[Stored items]

========================================

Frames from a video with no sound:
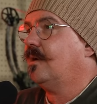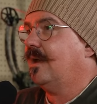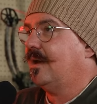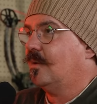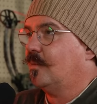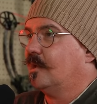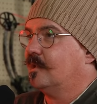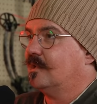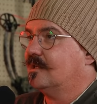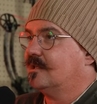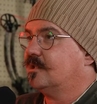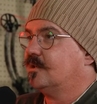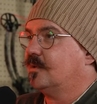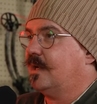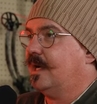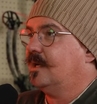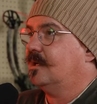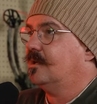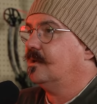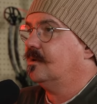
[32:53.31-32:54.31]
and where this
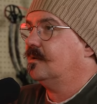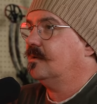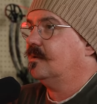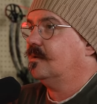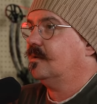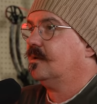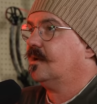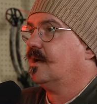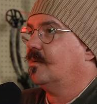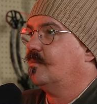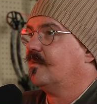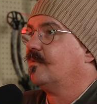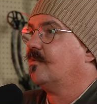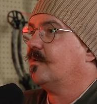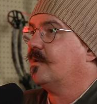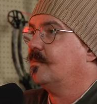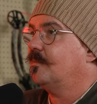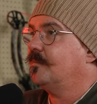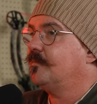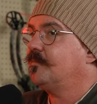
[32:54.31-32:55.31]
dread comes
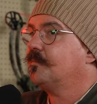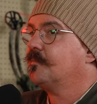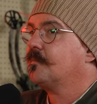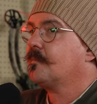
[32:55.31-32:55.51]
from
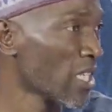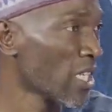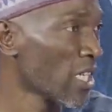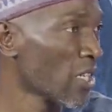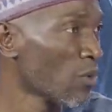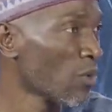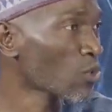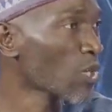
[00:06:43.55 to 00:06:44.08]

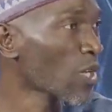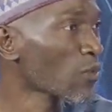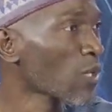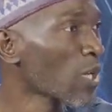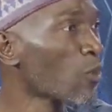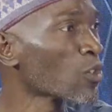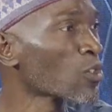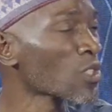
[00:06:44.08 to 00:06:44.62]
Mm. We also have to
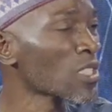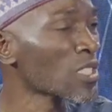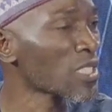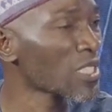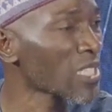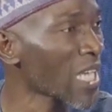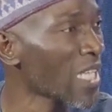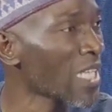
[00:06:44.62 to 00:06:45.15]
look, but
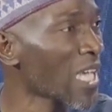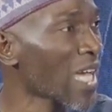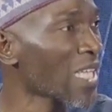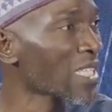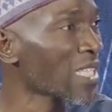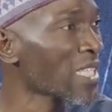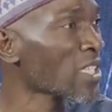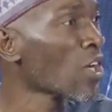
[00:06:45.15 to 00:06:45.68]
sincerely, I
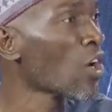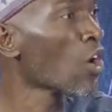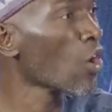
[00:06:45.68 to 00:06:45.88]
think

========================================

- TASK: Take the data above and set it down exactly, images excluded.

- THE COMPLETED TASK:
Frames from a video with no sound:
[32:53.31-32:54.31]
and where this
[32:54.31-32:55.31]
dread comes
[32:55.31-32:55.51]
from
[00:06:43.55 to 00:06:44.08]

[00:06:44.08 to 00:06:44.62]
Mm. We also have to
[00:06:44.62 to 00:06:45.15]
look, but
[00:06:45.15 to 00:06:45.68]
sincerely, I
[00:06:45.68 to 00:06:45.88]
think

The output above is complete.